La risposta è Un polpo alla gola, pubblicato sempre dalla Bao, che guarda caso... regge eccome. Certamente ci sarà anche chi affermerà che l'estro di Zerocalcare funziona al meglio nella brevità di una tavola e nell'estetica da strip allargata con la quale si è fatto le ossa. Può darsi che in questo ci sia una briciola di verità, ma è altrettanto vero che Un polpo alla gola rappresenta un'importante svolta nel cammino di un artista capace di metabolizzare i tratti salienti dell'immaginario della proprio generazione e trasformarli in una comicità agrodolce che buca la pagina, generando un cortocircuito emotivo in cui possono riconoscersi lettori di tutte le età. E scusate se è poco.

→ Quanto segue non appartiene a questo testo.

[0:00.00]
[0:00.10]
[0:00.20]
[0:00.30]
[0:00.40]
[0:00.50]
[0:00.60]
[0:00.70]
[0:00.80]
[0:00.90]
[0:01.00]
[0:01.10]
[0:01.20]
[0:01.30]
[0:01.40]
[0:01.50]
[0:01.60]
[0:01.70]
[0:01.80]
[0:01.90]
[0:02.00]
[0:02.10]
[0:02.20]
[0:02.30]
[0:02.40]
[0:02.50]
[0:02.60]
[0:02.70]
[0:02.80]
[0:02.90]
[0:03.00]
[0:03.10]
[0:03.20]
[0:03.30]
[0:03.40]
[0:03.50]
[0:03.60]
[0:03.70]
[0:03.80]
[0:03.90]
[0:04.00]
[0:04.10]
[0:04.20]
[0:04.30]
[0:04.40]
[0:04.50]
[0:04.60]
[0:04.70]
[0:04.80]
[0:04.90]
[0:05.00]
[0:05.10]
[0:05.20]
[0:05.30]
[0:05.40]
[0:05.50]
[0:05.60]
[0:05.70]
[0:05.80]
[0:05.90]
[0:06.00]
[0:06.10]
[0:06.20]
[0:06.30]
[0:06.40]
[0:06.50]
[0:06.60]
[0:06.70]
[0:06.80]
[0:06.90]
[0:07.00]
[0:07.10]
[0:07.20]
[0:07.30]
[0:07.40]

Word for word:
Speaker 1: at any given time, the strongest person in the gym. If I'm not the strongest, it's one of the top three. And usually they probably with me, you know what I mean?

Un polpo alla gola, romanzo grottesco più che comico, con atmosfere che ammiccano al noir, ma anche racconto di formazione semiserio, è un'opera discretamente ambiziosa, che somma ai lampi di umorismo, già rodati con la saga dell'armadillo, nodi narrativi ben più corposi e strutturati. Ad ogni modo, la scommessa si può ritenere ampiamente vinta, giacché tutti i feticci seminati da Zerocalcare in una produzione ormai cospicua di gag surreali, sono qui felicemente adunati per formare un'unica epica coerente che copre le tre grandi fasi della crescita. E il quadro completo è spettacolare. Personaggi tridimensionali, allucinazioni alla Scrubs, citazioni nerdissime e gustose. Insomma, Zerocalcare all'ennesima potenza, per il piacere di tutti coloro che sono in grado di apprezzare un umorismo sottile, non scontato.

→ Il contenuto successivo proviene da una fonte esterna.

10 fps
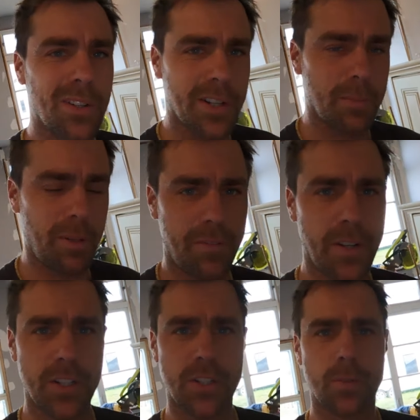not going to be
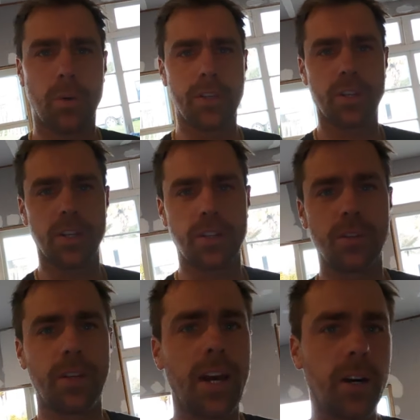finished. What you're going to
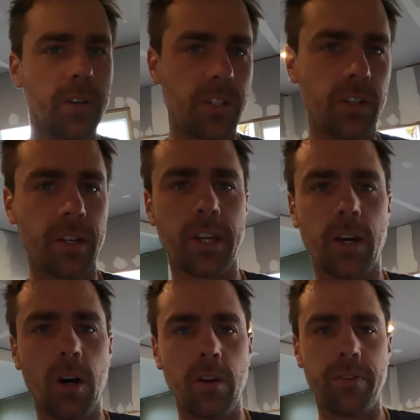do now is you're going to
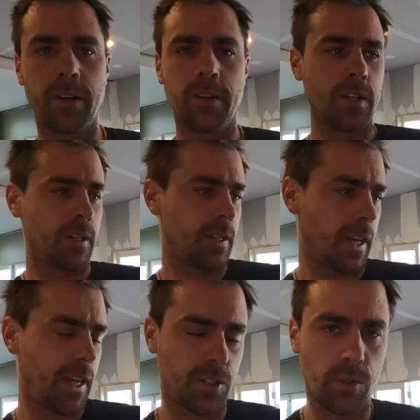go over
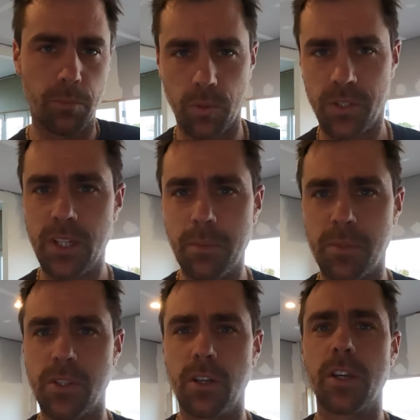and do more steps.
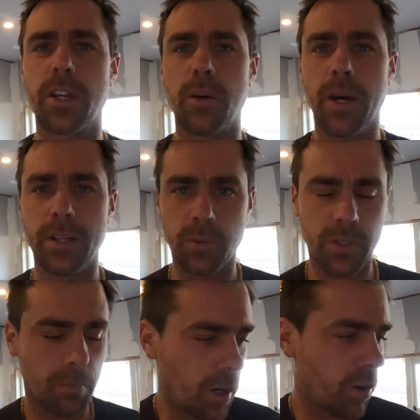So you're going to wait till
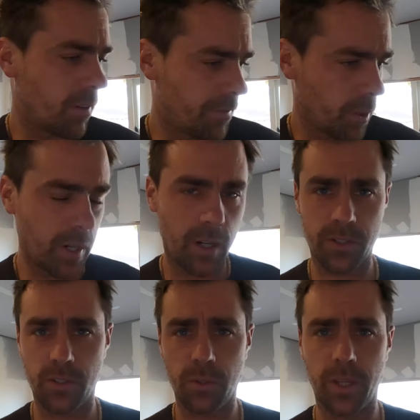tomorrow or a few
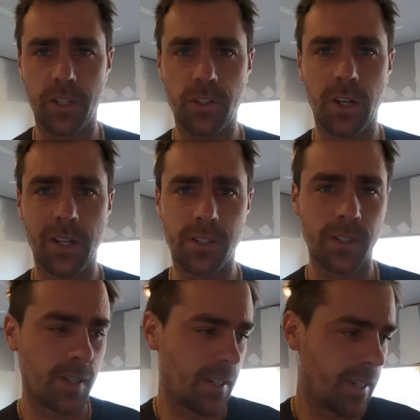hours until that dries,
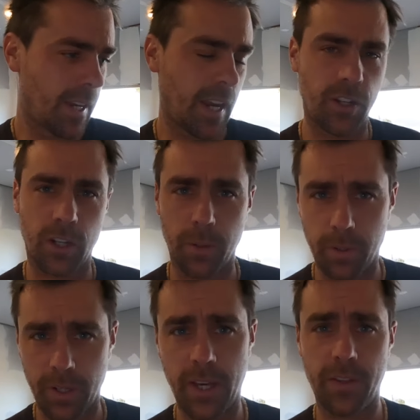and you're going to
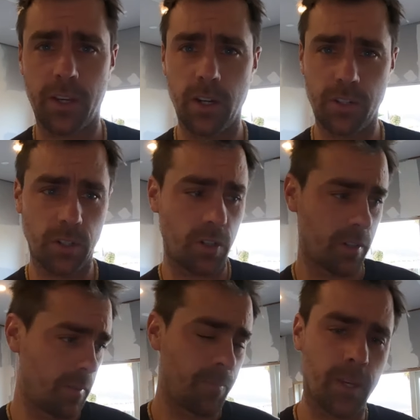put another coat
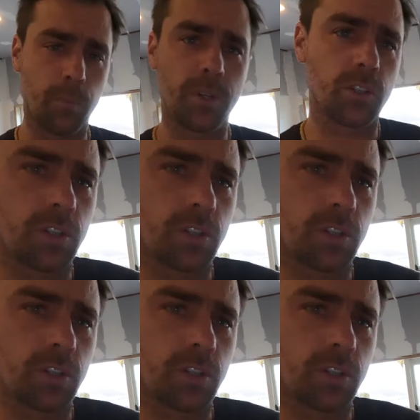on. And when you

Teatro di questo “scherzo epico” non poteva essere che la scuola: luogo deputato dove per la prima volta le relazioni umane si scontrano con la complessità di un'esistenza mai libera da contraddizioni e incertezze. Ma anche luogo magico, dove più mondi infantili convivono, s'influenzano, e facilmente generano leggende pittoresche che potrebbero nascondere sinistre verità. Qualcuno ha già paragonato Zerocalcare ad Andrea Pazienza, per via dei temi biografici e dei riferimenti all'attualità del suo tempo. Senza bisogno di scomodare Pazienza - autore in realtà abbastanza distante per contenuti e forma - possiamo dire che Zerocalcare è riuscito a creare un proprio linguaggio dalle caratteristiche fresche, capace di insediarsi nella fantasia del lettore e di portarne a galla ogni totem e tabù. Uno degli ingredienti fondamentali della sua cifra artistica è il talento di digerire una quantità enorme di memi, simboli, personaggi e rimembranze, per poi frullarli in una personale mitologia. Mode, icone televisive, musica, fumetti e prodotti per l'infanzia, sono tritati e assemblati con una valenza metaforica che è nostalgica e beffarda nello stesso tempo. Altro importante elemento è quello di saper calibrare un umorismo mai fine a se stesso, di frequente amaro, ma sostanzialmente refrattario alla vera tristezza. Qualcosa di simile agli incubi ironici di Italo Calvino quando faceva muovere il suo Marcovaldo in scenari cupi dove l'inquietudine assumeva aspetti talmente paradossali da causare nel lettore una risata liberatoria. Così avviene in Un polpo alla gola, che sotto molti aspetti ci ha ricordato anche alcune pagine de Il corpo, racconto di Stephen King da cui è tratto il bellissimo film di Rob Reiner Stand by Me, che illustra la complicità di un gruppo di ragazzi alle prese con il mistero della vita e della morte. Quel momento incantato che è il passaggio dall'infanzia a un'età di mezzo, che non è ancora quella adulta, ma che pretende sfrontatamente di disegnarne la caricatura.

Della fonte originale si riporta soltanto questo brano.